#### DATA LISTING

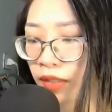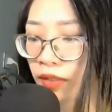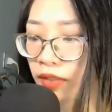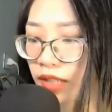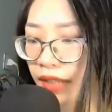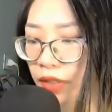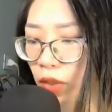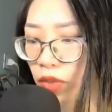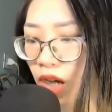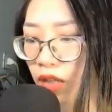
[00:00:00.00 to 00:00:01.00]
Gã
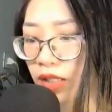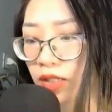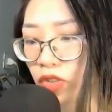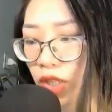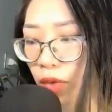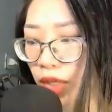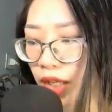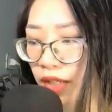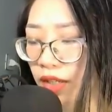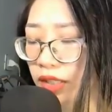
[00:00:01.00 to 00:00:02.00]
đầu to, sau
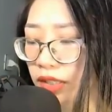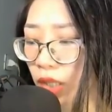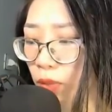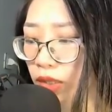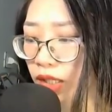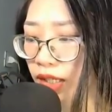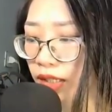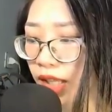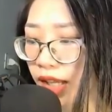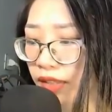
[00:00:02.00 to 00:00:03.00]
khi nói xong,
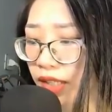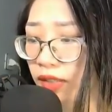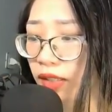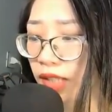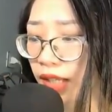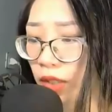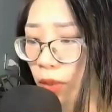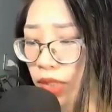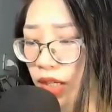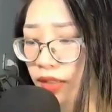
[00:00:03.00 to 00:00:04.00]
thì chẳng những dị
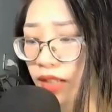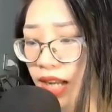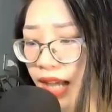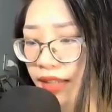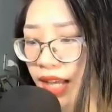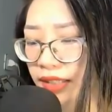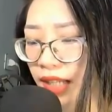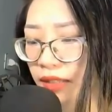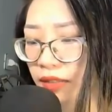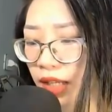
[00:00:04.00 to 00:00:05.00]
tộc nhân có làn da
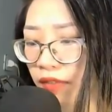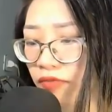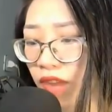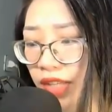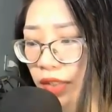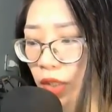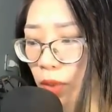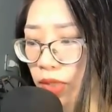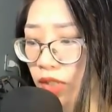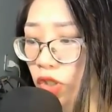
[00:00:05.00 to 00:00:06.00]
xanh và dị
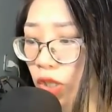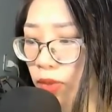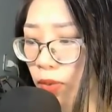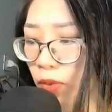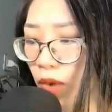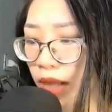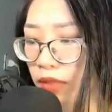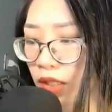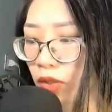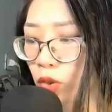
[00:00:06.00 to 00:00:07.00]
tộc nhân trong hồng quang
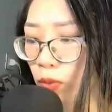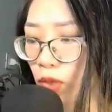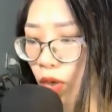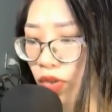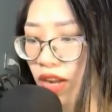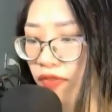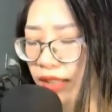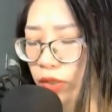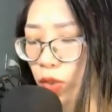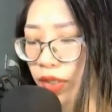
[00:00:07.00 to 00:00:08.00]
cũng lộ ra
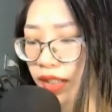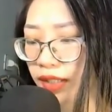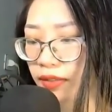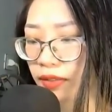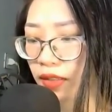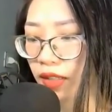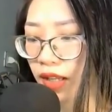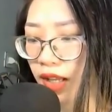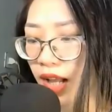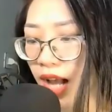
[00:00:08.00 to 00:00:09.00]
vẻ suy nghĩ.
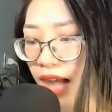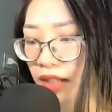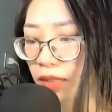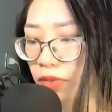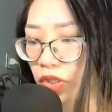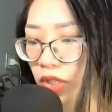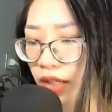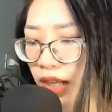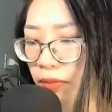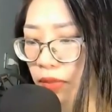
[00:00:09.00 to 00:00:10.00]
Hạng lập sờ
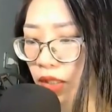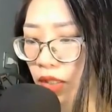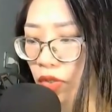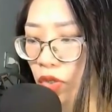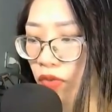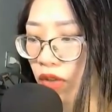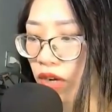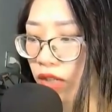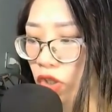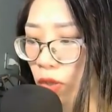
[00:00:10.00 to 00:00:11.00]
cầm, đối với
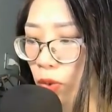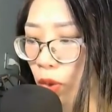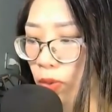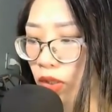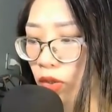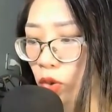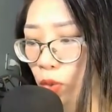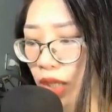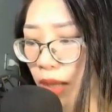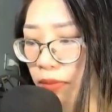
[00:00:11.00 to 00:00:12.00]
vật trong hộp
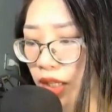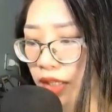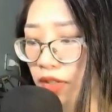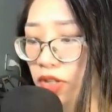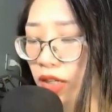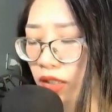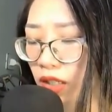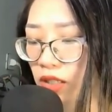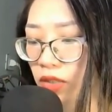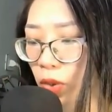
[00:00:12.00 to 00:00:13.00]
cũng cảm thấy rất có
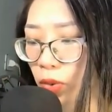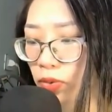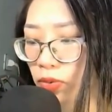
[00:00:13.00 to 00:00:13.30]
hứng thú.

########

Nothing but the pictures should be left out when the listing is repeated exactly.

[00:00:00.00 to 00:00:01.00]
Gã
[00:00:01.00 to 00:00:02.00]
đầu to, sau
[00:00:02.00 to 00:00:03.00]
khi nói xong,
[00:00:03.00 to 00:00:04.00]
thì chẳng những dị
[00:00:04.00 to 00:00:05.00]
tộc nhân có làn da
[00:00:05.00 to 00:00:06.00]
xanh và dị
[00:00:06.00 to 00:00:07.00]
tộc nhân trong hồng quang
[00:00:07.00 to 00:00:08.00]
cũng lộ ra
[00:00:08.00 to 00:00:09.00]
vẻ suy nghĩ.
[00:00:09.00 to 00:00:10.00]
Hạng lập sờ
[00:00:10.00 to 00:00:11.00]
cầm, đối với
[00:00:11.00 to 00:00:12.00]
vật trong hộp
[00:00:12.00 to 00:00:13.00]
cũng cảm thấy rất có
[00:00:13.00 to 00:00:13.30]
hứng thú.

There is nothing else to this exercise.